--- START ---

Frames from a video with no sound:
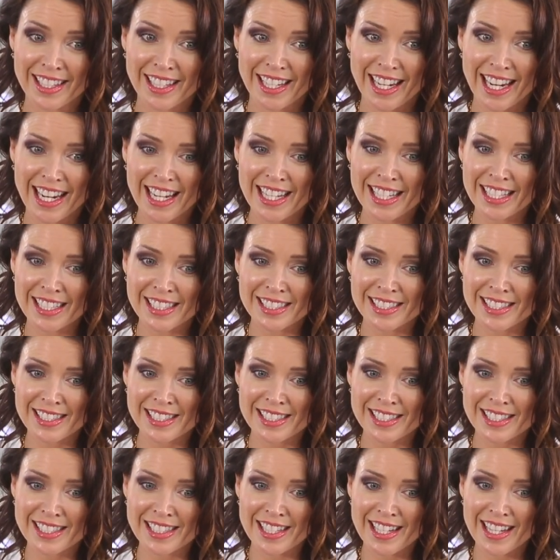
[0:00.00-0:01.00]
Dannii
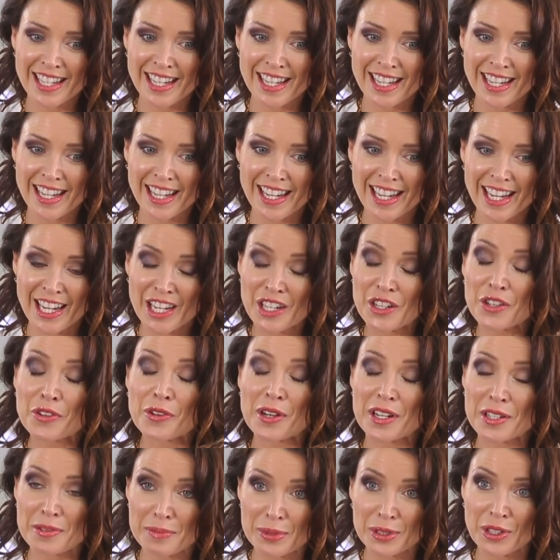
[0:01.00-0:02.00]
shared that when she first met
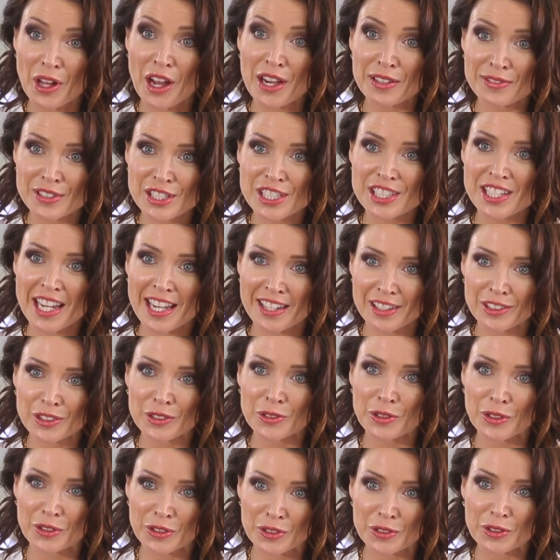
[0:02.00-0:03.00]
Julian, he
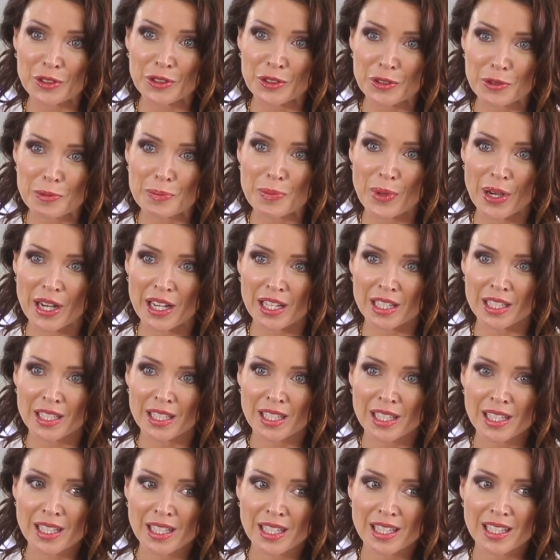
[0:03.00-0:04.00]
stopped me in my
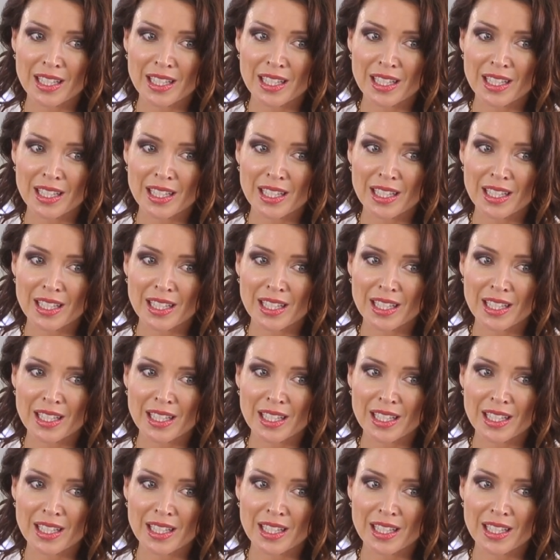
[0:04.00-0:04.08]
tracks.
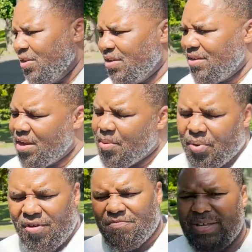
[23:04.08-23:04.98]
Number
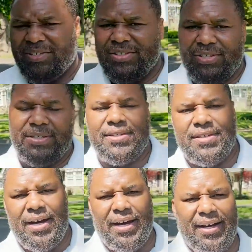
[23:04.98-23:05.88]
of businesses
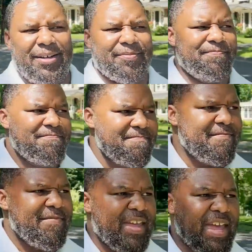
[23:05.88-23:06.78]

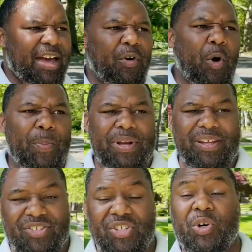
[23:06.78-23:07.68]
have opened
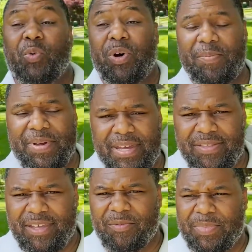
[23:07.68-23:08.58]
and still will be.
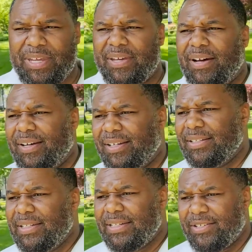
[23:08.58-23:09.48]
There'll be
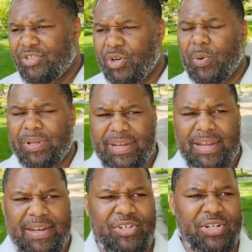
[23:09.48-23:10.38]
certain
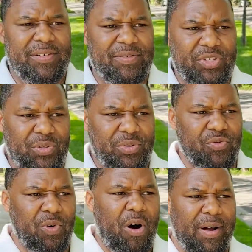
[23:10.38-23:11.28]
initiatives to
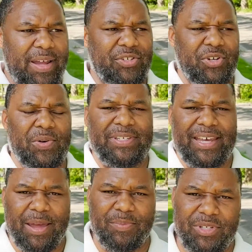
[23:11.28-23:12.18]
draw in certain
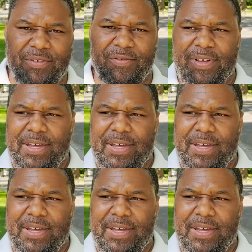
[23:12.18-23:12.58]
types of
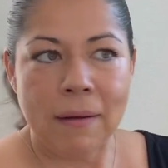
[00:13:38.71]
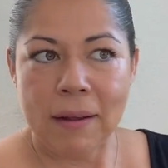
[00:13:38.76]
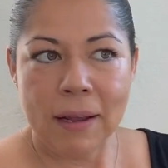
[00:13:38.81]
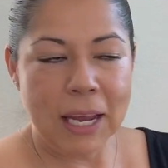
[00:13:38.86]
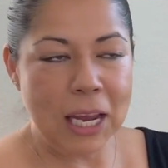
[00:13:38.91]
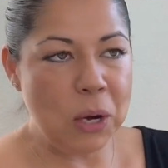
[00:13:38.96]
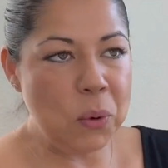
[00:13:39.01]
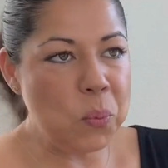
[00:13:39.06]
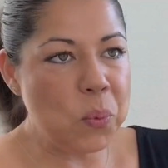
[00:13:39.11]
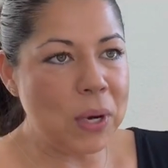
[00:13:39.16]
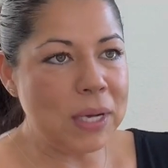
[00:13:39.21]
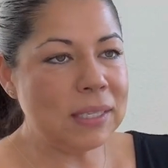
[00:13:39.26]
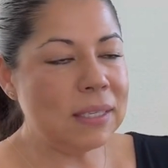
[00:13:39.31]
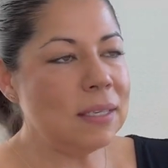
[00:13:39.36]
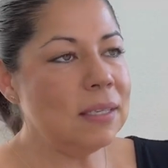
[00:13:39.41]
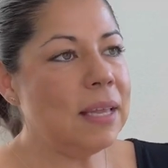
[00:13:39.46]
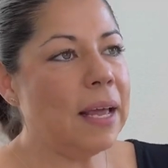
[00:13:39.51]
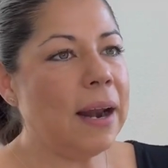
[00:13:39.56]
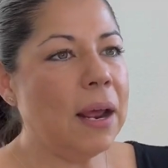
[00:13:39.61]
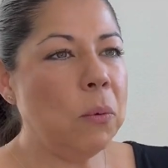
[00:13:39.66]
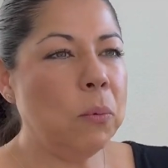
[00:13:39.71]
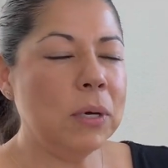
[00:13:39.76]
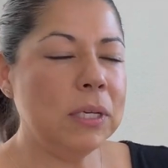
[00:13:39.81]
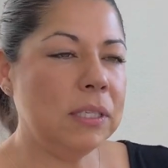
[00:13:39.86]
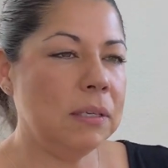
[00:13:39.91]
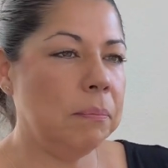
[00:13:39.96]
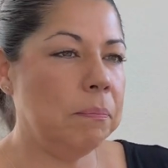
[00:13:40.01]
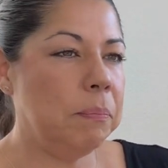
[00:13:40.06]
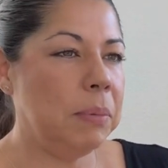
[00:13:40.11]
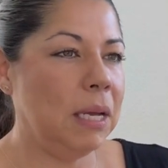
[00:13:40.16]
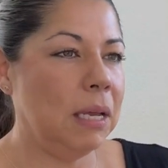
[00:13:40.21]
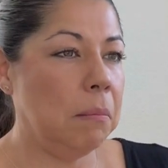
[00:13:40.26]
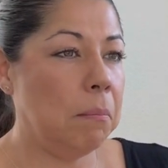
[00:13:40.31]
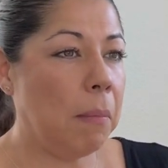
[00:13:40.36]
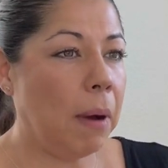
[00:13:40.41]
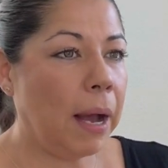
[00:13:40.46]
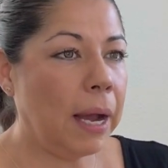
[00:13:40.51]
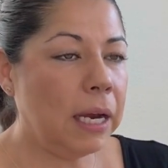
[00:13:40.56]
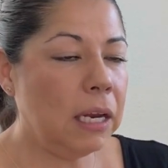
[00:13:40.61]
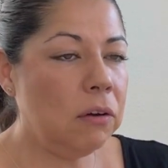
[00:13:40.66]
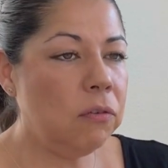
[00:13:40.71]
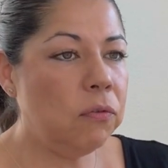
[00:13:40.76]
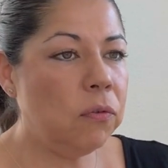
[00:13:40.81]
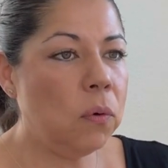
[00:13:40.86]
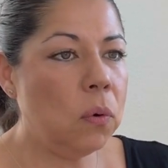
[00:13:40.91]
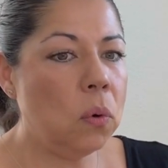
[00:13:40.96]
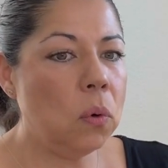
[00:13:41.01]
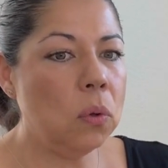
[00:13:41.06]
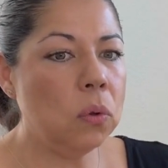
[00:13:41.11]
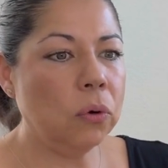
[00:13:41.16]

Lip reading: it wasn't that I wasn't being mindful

--- END ---

Prompt
Nothing but the text is wanted: repeat the data above exactly, without its images.

Finished task
Frames from a video with no sound:
[0:00.00-0:01.00]
Dannii
[0:01.00-0:02.00]
shared that when she first met
[0:02.00-0:03.00]
Julian, he
[0:03.00-0:04.00]
stopped me in my
[0:04.00-0:04.08]
tracks.
[23:04.08-23:04.98]
Number
[23:04.98-23:05.88]
of businesses
[23:05.88-23:06.78]

[23:06.78-23:07.68]
have opened
[23:07.68-23:08.58]
and still will be.
[23:08.58-23:09.48]
There'll be
[23:09.48-23:10.38]
certain
[23:10.38-23:11.28]
initiatives to
[23:11.28-23:12.18]
draw in certain
[23:12.18-23:12.58]
types of
[00:13:38.71]
[00:13:38.76]
[00:13:38.81]
[00:13:38.86]
[00:13:38.91]
[00:13:38.96]
[00:13:39.01]
[00:13:39.06]
[00:13:39.11]
[00:13:39.16]
[00:13:39.21]
[00:13:39.26]
[00:13:39.31]
[00:13:39.36]
[00:13:39.41]
[00:13:39.46]
[00:13:39.51]
[00:13:39.56]
[00:13:39.61]
[00:13:39.66]
[00:13:39.71]
[00:13:39.76]
[00:13:39.81]
[00:13:39.86]
[00:13:39.91]
[00:13:39.96]
[00:13:40.01]
[00:13:40.06]
[00:13:40.11]
[00:13:40.16]
[00:13:40.21]
[00:13:40.26]
[00:13:40.31]
[00:13:40.36]
[00:13:40.41]
[00:13:40.46]
[00:13:40.51]
[00:13:40.56]
[00:13:40.61]
[00:13:40.66]
[00:13:40.71]
[00:13:40.76]
[00:13:40.81]
[00:13:40.86]
[00:13:40.91]
[00:13:40.96]
[00:13:41.01]
[00:13:41.06]
[00:13:41.11]
[00:13:41.16]

Lip reading: it wasn't that I wasn't being mindful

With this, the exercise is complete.